Key Experimental Results¶
Main Results¶
Table 1 — Proportion of Unlearnable Samples in Three Setups (Percentages relative to total hard samples with initial pass@1 \(<0.1\)):
| Model / Data | \(\mathcal{D}_u\) (%) | \(\mathcal{D}_l\) (%) | No Positive Reward (%) |
|---|---|---|---|
| Qwen2.5-0.5B / MATH-Easy | 30.2 | 25.6 | 23.5 |
| Llama-3.2-3B-Instruct / MATH-Hard | 21.9 | 31.6 | 37.7 |
| Qwen2.5-3B / DeepScaleR | 16.7 | 14.2 | 47.2 |
Unlearnable samples are not marginal cases in any setup, standing as a major portion of hard samples alongside those with "no positive rewards."
Ablation Study¶
Comparison of Optimization-side vs. Representation/Data-side Interventions:
| Intervention | Target Hypothesis | Effective for \(\mathcal{D}_u\) | Key Observation |
|---|---|---|---|
| Oversampling + replay (1 pos/7 neg per batch) | Scarcity of positive samples | ✗ | \(\mathcal{D}_l\) slowed down, \(\mathcal{D}_u\) reward unchanged |
| SFT distilling correct answers on \(\mathcal{D}_u\) | Lack of supervision signal | ✗ | Gap does not disappear |
| RL only on \(\mathcal{D}_u\) with \(k=64\) rollouts | Insufficient exploration | ✗ | Gap does not disappear |
| Clip-higher | Clipping suppresses gradients | ✗ | Clipping ratios nearly identical across groups |
| Removing KL term | KL constraint limits updates | ✗ | Reward dynamics remain unchanged |
| Data augmentation with similar problems \(\mathcal{D}_u^{sim}\) | Lack of similar signals | ✗ | Sim-probs learned, original \(\mathcal{D}_u\) remains unlearned |
| Data augmentation with sub-problems \(\mathcal{D}_u^{sub}\) | Skills not decomposed | ✗ | Sub-probs learned faster than \(\mathcal{D}_l\), original fails |
| Mid-training (OctoThinker-3B-Hybrid/Long) | Representational deficiencies | ✓ | Gradient alignment of hard samples with training distribution improves |
Key Findings¶
- Unlearnability stems from representation, not optimization: Five optimization/data-side interventions failed. Only changing the base model representation (mid-training) worked, providing strong evidence that the problem precedes RL.

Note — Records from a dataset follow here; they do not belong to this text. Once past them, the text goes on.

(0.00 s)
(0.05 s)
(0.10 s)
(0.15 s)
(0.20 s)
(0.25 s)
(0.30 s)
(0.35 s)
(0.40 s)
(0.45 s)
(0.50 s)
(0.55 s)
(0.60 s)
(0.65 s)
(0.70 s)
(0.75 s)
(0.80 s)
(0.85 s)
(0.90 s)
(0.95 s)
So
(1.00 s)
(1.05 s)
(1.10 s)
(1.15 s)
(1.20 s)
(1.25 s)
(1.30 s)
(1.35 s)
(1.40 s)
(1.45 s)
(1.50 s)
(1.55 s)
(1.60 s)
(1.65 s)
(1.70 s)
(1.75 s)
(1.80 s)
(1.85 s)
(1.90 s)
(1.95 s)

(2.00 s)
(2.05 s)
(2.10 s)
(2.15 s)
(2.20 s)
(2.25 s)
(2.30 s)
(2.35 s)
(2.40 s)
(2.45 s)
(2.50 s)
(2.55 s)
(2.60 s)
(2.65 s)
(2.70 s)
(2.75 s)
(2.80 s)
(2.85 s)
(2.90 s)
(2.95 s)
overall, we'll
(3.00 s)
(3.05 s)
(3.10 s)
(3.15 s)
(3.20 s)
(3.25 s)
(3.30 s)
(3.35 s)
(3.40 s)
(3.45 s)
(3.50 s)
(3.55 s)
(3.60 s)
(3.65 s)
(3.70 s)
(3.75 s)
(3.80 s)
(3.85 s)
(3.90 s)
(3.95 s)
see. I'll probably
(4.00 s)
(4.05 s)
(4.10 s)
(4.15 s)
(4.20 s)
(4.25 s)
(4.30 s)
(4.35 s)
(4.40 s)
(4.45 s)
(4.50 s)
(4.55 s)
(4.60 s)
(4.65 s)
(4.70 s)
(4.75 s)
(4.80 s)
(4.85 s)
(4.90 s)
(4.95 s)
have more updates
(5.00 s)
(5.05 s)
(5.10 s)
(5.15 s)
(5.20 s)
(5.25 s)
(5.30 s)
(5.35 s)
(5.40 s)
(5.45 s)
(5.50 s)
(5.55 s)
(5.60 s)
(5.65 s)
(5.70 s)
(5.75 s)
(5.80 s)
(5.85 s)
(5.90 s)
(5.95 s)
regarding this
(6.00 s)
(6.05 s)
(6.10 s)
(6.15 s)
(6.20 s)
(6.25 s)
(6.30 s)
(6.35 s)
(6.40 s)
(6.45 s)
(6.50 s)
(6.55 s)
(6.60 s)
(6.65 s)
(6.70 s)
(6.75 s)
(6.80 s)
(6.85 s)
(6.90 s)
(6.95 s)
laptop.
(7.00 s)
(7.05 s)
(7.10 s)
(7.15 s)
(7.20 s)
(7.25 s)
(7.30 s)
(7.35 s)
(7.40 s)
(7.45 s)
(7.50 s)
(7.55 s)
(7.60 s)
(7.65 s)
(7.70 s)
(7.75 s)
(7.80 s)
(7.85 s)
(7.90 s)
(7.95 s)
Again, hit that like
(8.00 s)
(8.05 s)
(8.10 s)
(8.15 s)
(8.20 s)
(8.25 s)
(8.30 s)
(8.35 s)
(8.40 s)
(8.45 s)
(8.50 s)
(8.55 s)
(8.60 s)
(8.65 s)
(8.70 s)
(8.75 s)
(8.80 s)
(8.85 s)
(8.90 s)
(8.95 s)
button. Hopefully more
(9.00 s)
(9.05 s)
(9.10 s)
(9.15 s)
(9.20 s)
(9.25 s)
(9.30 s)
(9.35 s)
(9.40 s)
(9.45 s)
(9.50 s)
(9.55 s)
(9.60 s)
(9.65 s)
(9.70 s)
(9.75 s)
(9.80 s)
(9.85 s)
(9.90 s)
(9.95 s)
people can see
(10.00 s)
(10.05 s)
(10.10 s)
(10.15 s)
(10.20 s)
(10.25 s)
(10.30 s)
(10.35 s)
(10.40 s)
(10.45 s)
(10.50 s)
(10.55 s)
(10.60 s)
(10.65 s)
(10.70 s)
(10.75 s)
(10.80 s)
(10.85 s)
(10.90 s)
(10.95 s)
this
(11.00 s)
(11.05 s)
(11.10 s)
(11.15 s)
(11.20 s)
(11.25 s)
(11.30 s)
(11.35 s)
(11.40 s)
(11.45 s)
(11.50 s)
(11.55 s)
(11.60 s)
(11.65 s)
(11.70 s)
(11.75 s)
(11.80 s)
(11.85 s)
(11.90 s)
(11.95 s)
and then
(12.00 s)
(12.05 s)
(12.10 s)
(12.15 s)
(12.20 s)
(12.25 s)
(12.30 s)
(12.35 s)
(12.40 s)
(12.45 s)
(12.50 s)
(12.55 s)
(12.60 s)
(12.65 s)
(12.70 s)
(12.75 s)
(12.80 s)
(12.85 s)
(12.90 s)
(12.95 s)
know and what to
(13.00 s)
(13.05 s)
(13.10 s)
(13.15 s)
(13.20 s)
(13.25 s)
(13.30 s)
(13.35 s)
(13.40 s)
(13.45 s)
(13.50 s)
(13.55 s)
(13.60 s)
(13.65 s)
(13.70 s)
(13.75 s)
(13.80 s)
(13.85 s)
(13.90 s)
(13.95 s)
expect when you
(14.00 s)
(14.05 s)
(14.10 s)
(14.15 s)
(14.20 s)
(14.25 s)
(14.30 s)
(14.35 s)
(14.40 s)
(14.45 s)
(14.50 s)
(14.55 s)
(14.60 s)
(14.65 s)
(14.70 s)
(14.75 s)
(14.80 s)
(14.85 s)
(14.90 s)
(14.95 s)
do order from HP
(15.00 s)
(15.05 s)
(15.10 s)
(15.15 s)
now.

- Gradient similarity is a strong proxy for learnability: \(\mathcal{D}_u\) samples are isolated gradient outliers, while \(\mathcal{D}_l\) is intermediate and easy samples are highly aligned. This matches reward curves and persists at step 50.
- Correct answers \(\neq\) Correct reasoning: GPT-5-mini scoring shows \(\mathcal{D}_u\) correct rollouts often use shortcuts. A case study on a volume inequality problem shows the model reaching the right answer via wrong logic, highlighting reward-hacking risks in outcome-only rewards.
- Semantic similarity \(\neq\) Optimization similarity: Problems generated by GPT-5 that are structurally "similar" do not necessarily show higher gradient similarity, and the unlearnability of \(\mathcal{D}_u\) correlates with its low similarity to the training distribution.
- Gaps widen with deeper training: Reasoning quality for \(\mathcal{D}_l\) improves from step 50 to 120, while \(\mathcal{D}_u\) stagnates. Curriculum learning (learning easy + learnable first) fails to transfer improvements to \(\mathcal{D}_u\).
Highlights & Insights¶
- Geometric Explanation: By lowering "unlearnability" from reward curves to optimization space geometry, gradient similarity explains both why other updates don't transfer and why oversampling fails. LoRA-only gradients provide an efficient way to run this analysis on 0.5B-3B scales.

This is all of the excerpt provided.